Con l’arrivo della primavera, il bisogno di immergersi nel verde, di affondare le narici nell’inebriante aroma dei fiori e di avvolgersi nello spettacolo visivo dell’esplosione della natura, induce molti a rifugiarsi per qualche ora di spensieratezza nei floridi parchi e giardini che impreziosiscono il Bel Paese. Tra le gemme più belle che in questo ambito l’Italia può vantare c’è il Giardino di Ninfa, situato a Cisterna di Latina, un luogo permeato dal fascino incantato di una cupa leggenda.
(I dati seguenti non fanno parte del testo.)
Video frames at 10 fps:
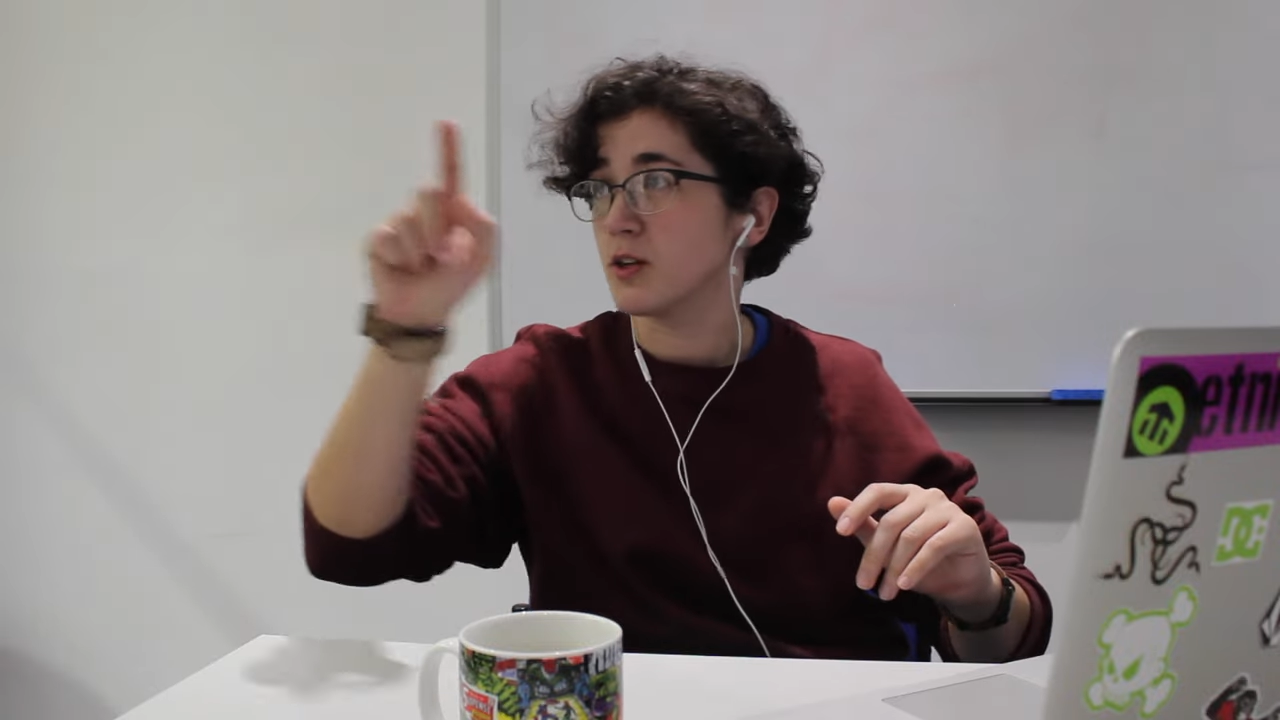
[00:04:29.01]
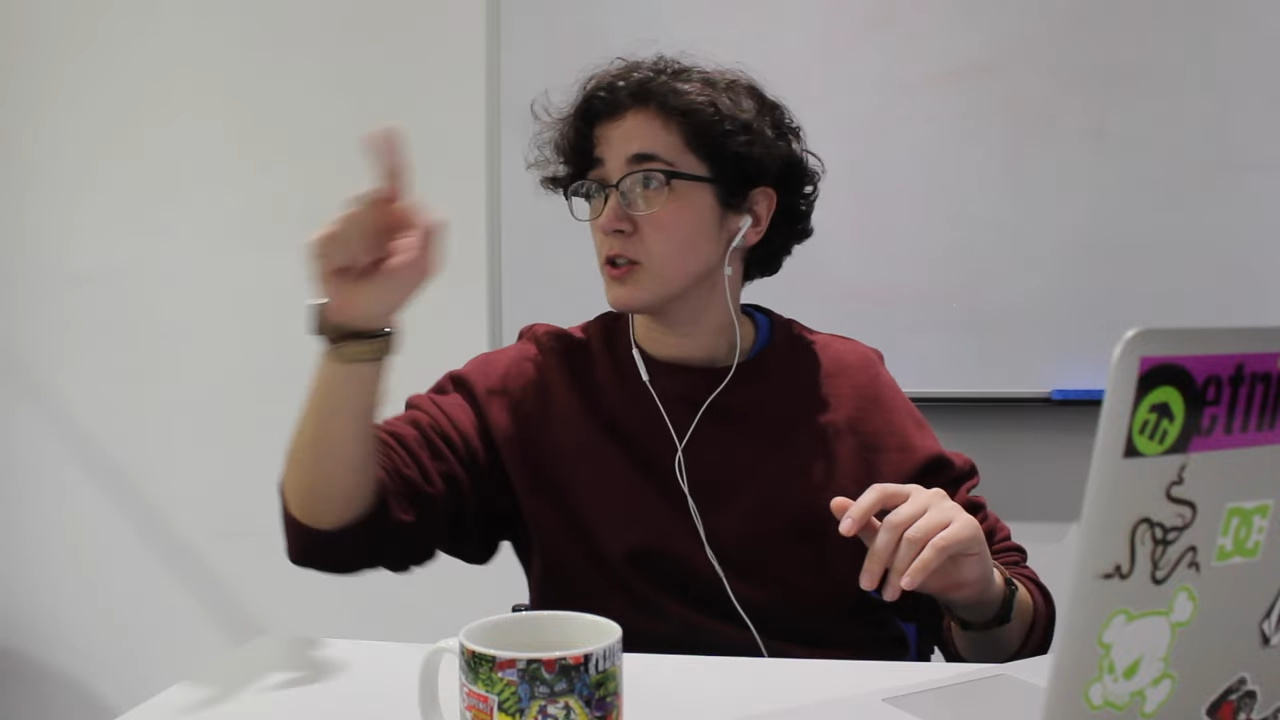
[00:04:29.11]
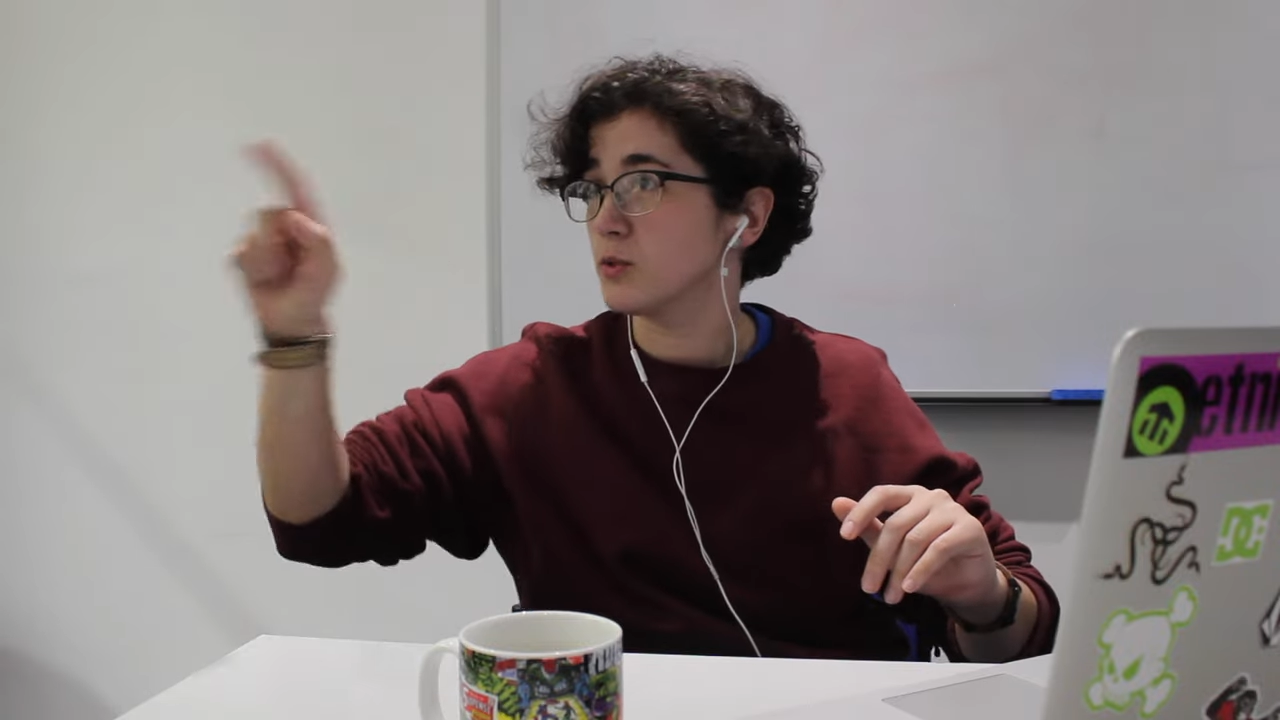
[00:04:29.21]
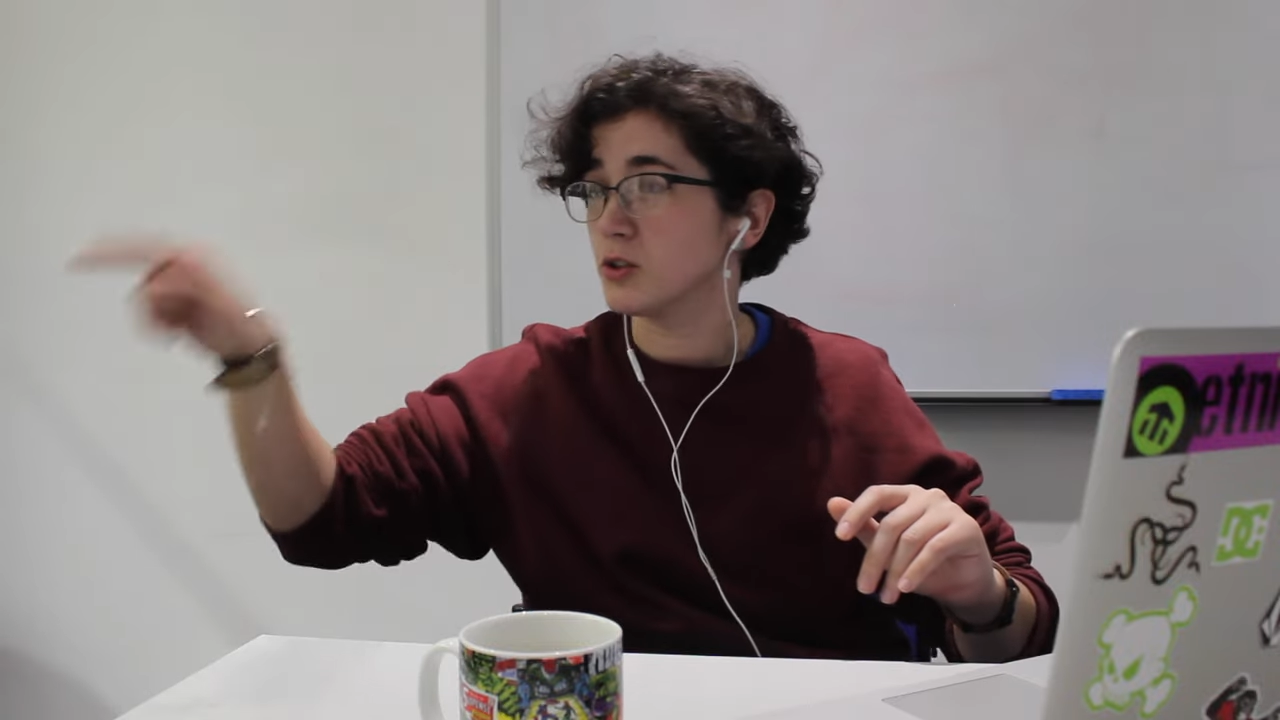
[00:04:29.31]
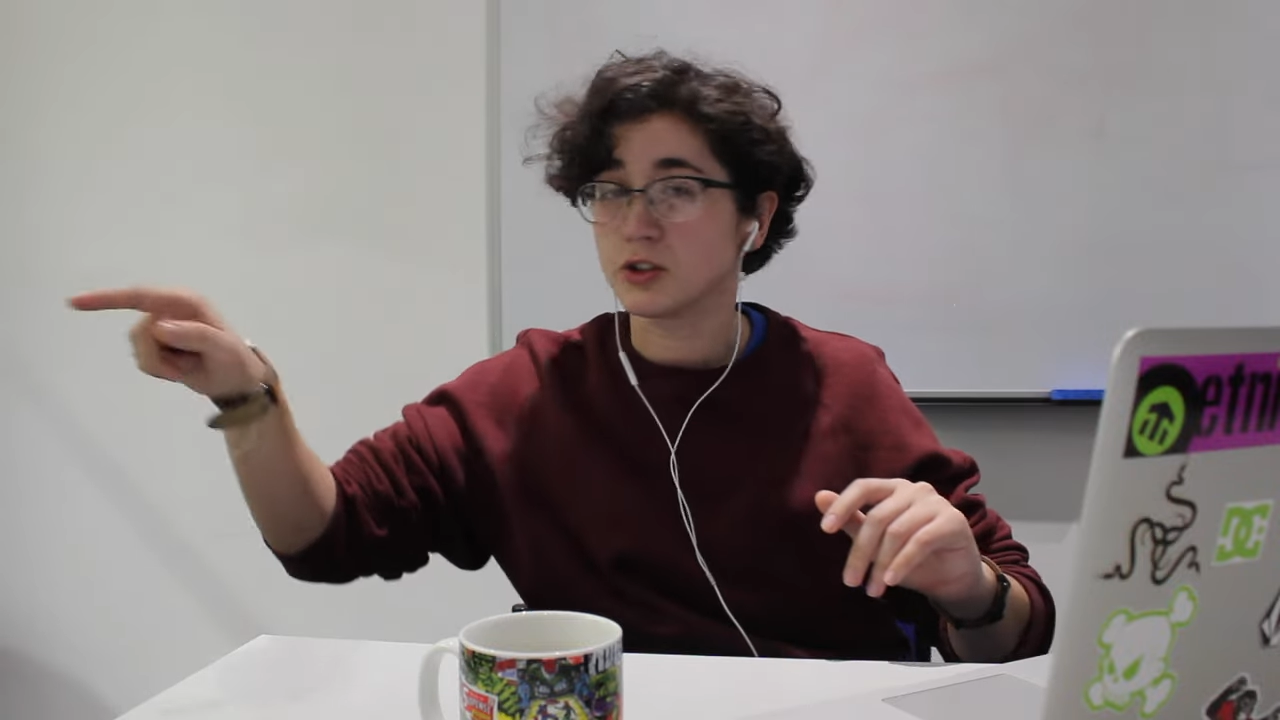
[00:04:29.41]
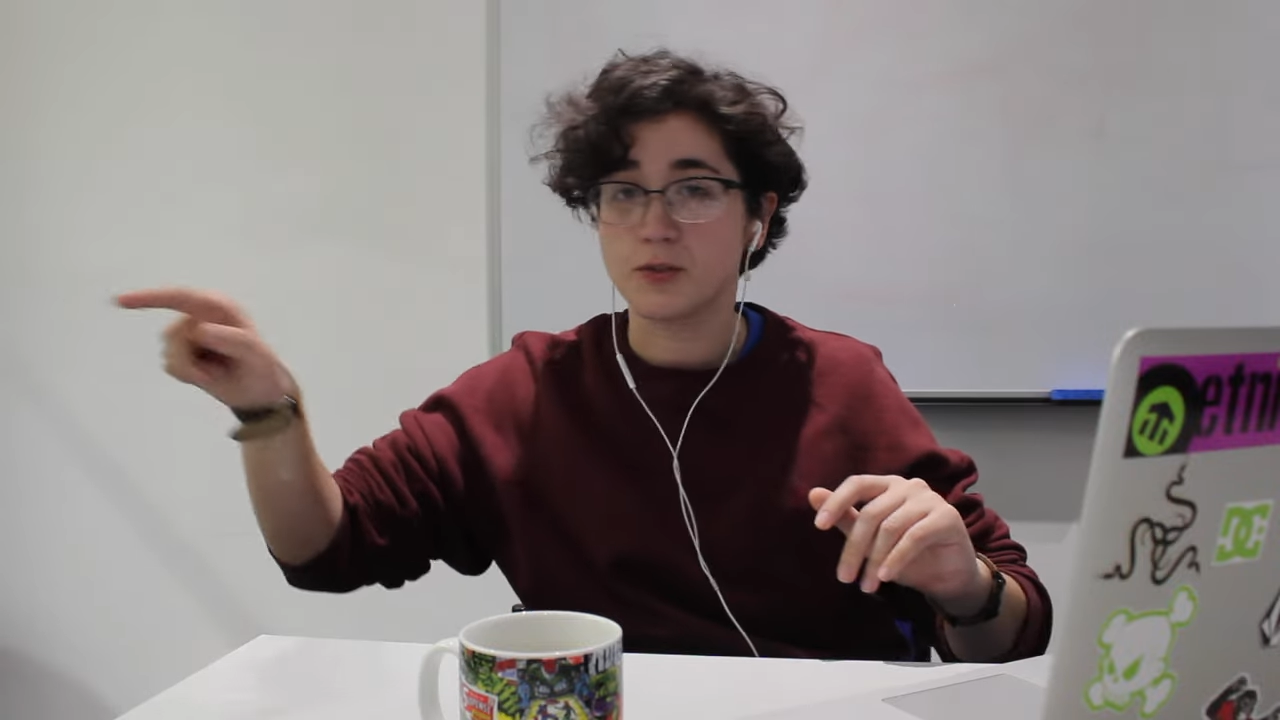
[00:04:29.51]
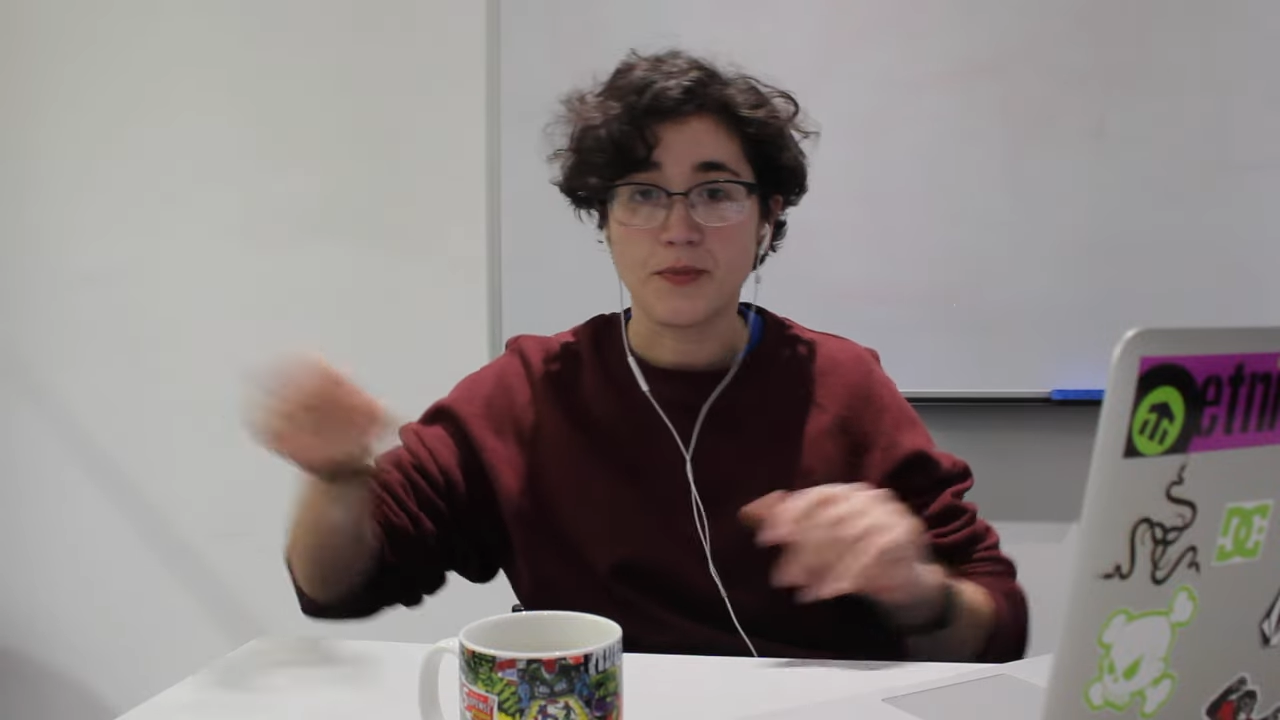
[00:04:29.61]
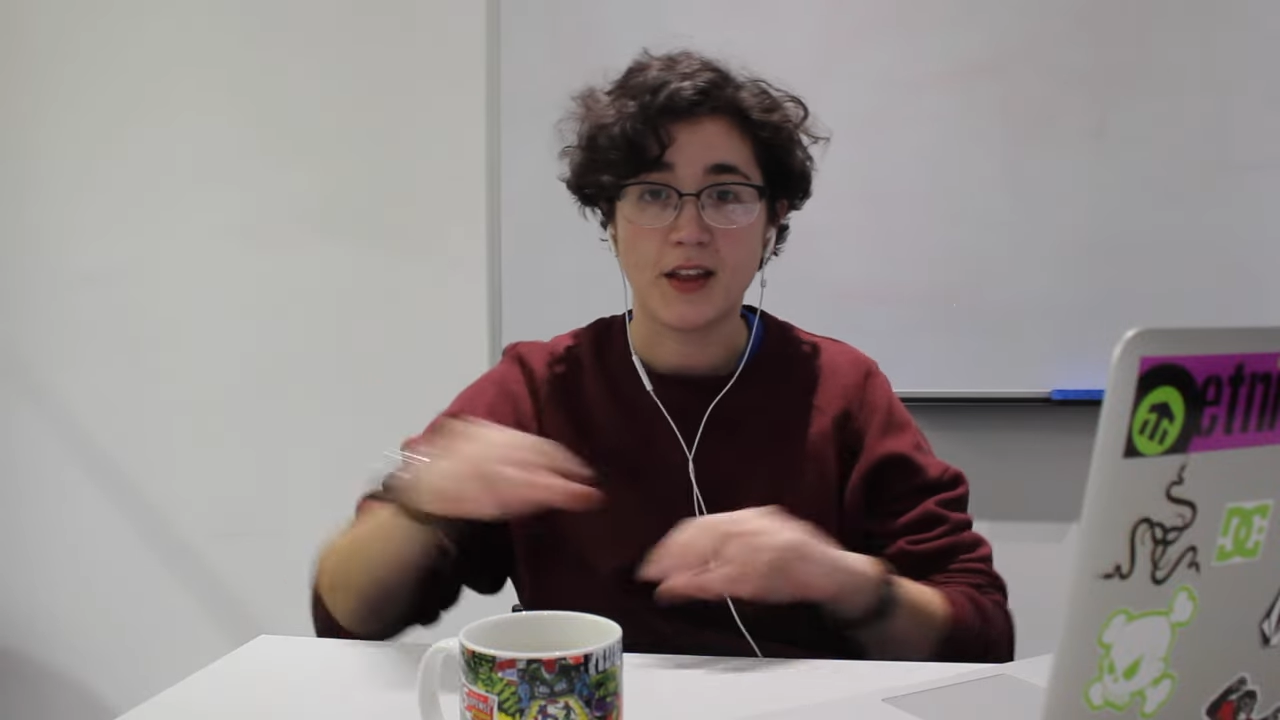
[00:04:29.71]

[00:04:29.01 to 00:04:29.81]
bash bosh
Quello di Ninfa è un giardino all’inglese di otto ettari, costruito nell’area dell’omonima cittadina medievale, della quale si possono ammirare solo poche fortunose rovine, nonché monumento naturale della Repubblica e oasi del Wwf, nel quale il caleidoscopico tripudio di piante e la varietà di specie animali lo rendono un preziosissimo ecosistema da tutelare.
Il giardino più bello del mondo – New York Times 2019
Quando scompiglia le fronde degli alberi e accarezza il pelo dell’acqua dei ruscelli e del fiumiciattolo, nel Giardino di Ninfa il vento mormora con dolcezza a coppie di innamorati e avventori di ogni tipo la favola antica della bellissima Ninfa. La fanciulla viveva con il padre in un castello sul lago, alle pendici dei monti Lepini, circondato dall’aria soffocante delle paludi limitrofe che dominavano l’Agro Pontino. Il clima insalubre e inospitale del territorio, che rendeva impossibile la vita, oltre che la coltivazione e la rendita, spinse il padre di Ninfa a ingegnarsi per garantire all’adorata figlia un’abitazione immersa in terreni fertili e coltivabili, con facile accesso al vicino mare.
Decise, dunque, di mandare a chiamare i due re confinanti, indicendo una gara: colui che fosse riuscito a bonificare le terre, avrebbe ricevuto in sposa Ninfa come premio. I due re chiamati a gareggiare avevano personalità opposte: da un lato c’era Martino, sovrano d’animo buono, puro e ingegnoso, nonché oggetto dell’amore segreto di Ninfa; dall’altro Moro, un malvagio stregone. Lo scontro tra i due non era ad armi pari e l’esito fu sfavorevole a Martino, che, pur avendo adottato ogni strategia per operare la bonifica, costruendo canali e dighe per giorni, non potè far altro che vedersi battuto da Moro, che con una magia in un attimo prosciugò la palude.
Con la vittoria di Moro, davanti agli occhi di Ninfa prendeva forma il profilo di un destino straziante, al fianco di un uomo che disprezzava e lontana dalle braccia di colui che, al contrario, desiderava. La giovane fanciulla scelse allora di non soccombere a una vita infelice e decise di affidare il suo corpo al lago, tuffandosi nelle sue acque cerulee senza più riemergere. Il corpo della splendida Ninfa non fu mai ritrovato e la tradizione popolare narra che il fantasma della fanciulla si aggiri ancora nel meraviglioso giardino, accarezzando ogni giorno le acque, gli alberi e i fiori, che dalle sue cure traggono la loro bellezza e il rigoglio.
La placida quiete del Giardino di Ninfa e la sua dimensione quasi atemporale, lontana dalla frenesia del mondo e del tempo presente, hanno incantato e ispirato scrittori e poeti del calibro di Ungaretti, Moravia, Virginia Woolf, Truman Capote, Tennessee Williams e Giorgio Bassani, che proprio lì nel 1962 scrisse il romanzo Il Giardino dei Finzi-Contini.
Di recente il luogo si è innalzato a Musa ispiratrice anche per lo scrittore Simone Di Matteo, che, nell’opera La vedova d’amore, tenta di riannodare le trame della leggenda, ma sparigliando le carte, dando tridimensionalità e profondità psicologica alla vicenda della bella fanciulla, nella quale la passione, il mistero e la magia si intrecciano inestricabilmente nel teatro silenzioso delle paludose terre pontine.